Material for this task section start

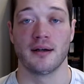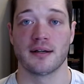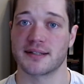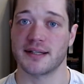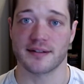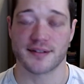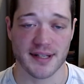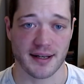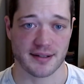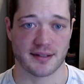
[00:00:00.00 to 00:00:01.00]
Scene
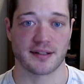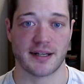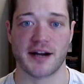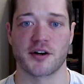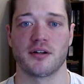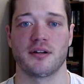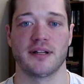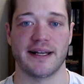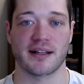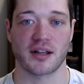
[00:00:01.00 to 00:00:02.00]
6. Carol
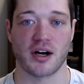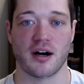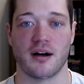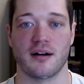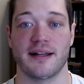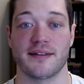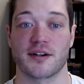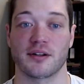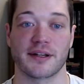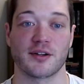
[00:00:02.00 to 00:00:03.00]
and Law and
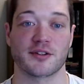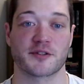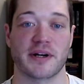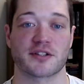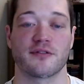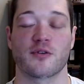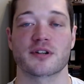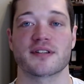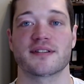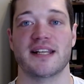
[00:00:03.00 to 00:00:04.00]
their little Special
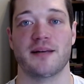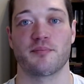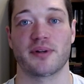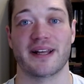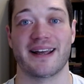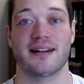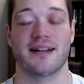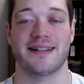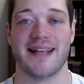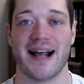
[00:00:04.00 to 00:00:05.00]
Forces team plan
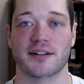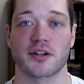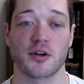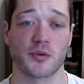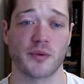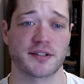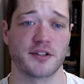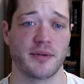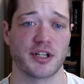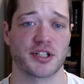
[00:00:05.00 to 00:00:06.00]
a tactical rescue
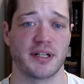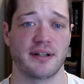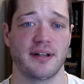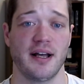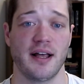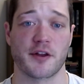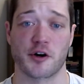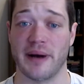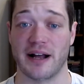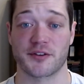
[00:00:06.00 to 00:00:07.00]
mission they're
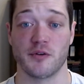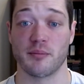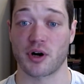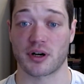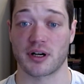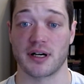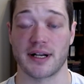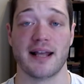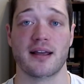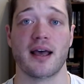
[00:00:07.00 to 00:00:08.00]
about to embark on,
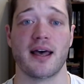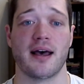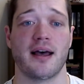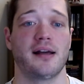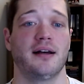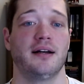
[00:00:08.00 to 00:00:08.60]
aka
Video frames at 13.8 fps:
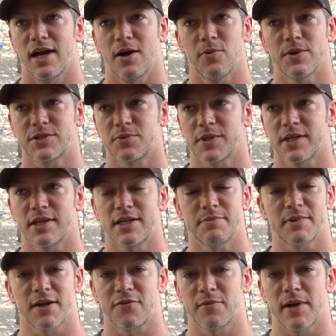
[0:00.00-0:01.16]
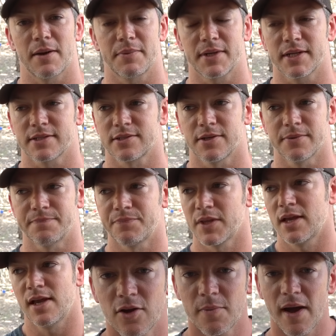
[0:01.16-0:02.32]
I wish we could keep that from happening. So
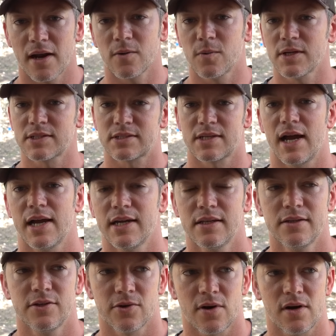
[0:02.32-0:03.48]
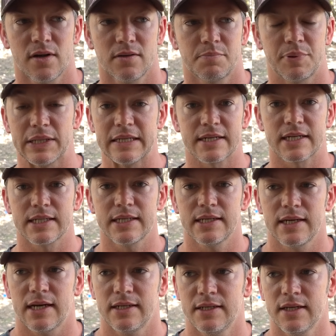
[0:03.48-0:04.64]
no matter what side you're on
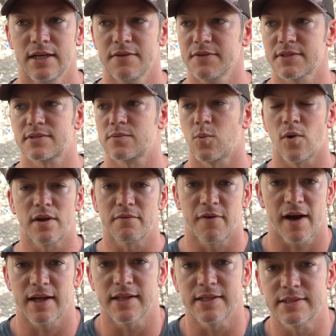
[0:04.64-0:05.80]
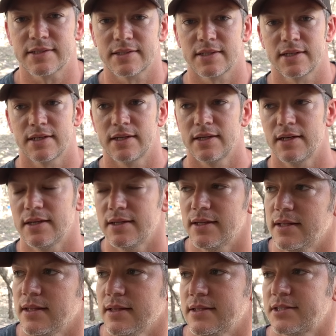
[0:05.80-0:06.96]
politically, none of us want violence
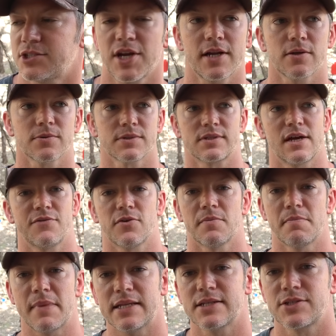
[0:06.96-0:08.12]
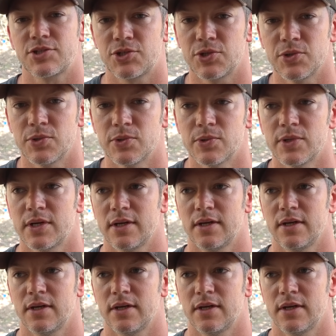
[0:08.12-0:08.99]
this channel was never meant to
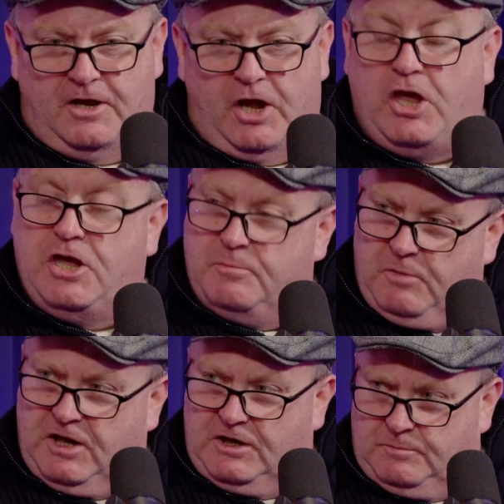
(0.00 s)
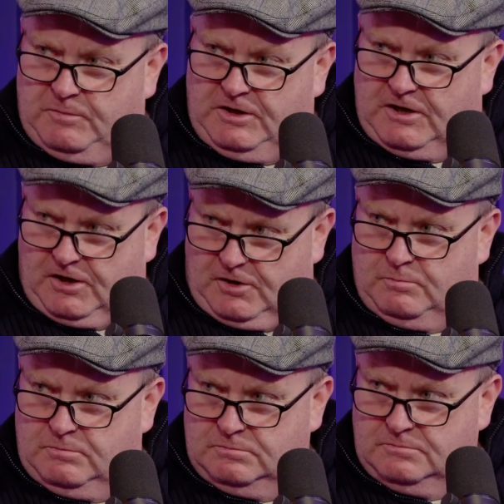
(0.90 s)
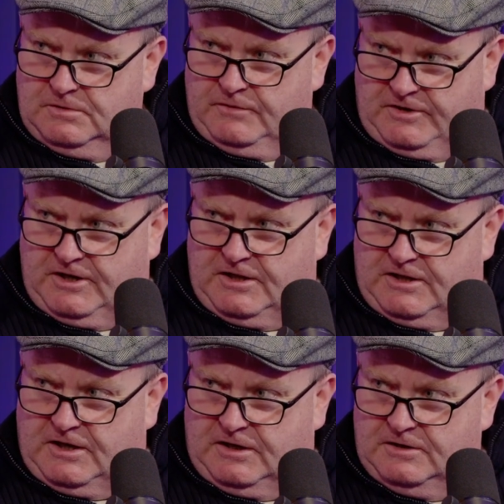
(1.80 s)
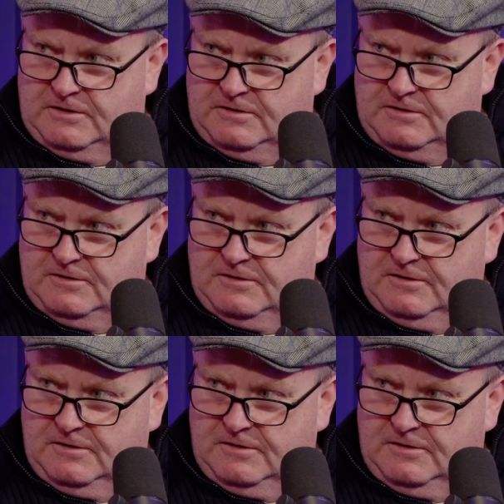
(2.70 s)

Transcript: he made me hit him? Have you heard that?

Material for this task section end

→ **Activity**: The answer is the whole listing above, written out verbatim, without its pictures.

→ **Expected answer**:
[00:00:00.00 to 00:00:01.00]
Scene
[00:00:01.00 to 00:00:02.00]
6. Carol
[00:00:02.00 to 00:00:03.00]
and Law and
[00:00:03.00 to 00:00:04.00]
their little Special
[00:00:04.00 to 00:00:05.00]
Forces team plan
[00:00:05.00 to 00:00:06.00]
a tactical rescue
[00:00:06.00 to 00:00:07.00]
mission they're
[00:00:07.00 to 00:00:08.00]
about to embark on,
[00:00:08.00 to 00:00:08.60]
aka
Video frames at 13.8 fps:
[0:00.00-0:01.16]
[0:01.16-0:02.32]
I wish we could keep that from happening. So
[0:02.32-0:03.48]
[0:03.48-0:04.64]
no matter what side you're on
[0:04.64-0:05.80]
[0:05.80-0:06.96]
politically, none of us want violence
[0:06.96-0:08.12]
[0:08.12-0:08.99]
this channel was never meant to
(0.00 s)
(0.90 s)
(1.80 s)
(2.70 s)

Transcript: he made me hit him? Have you heard that?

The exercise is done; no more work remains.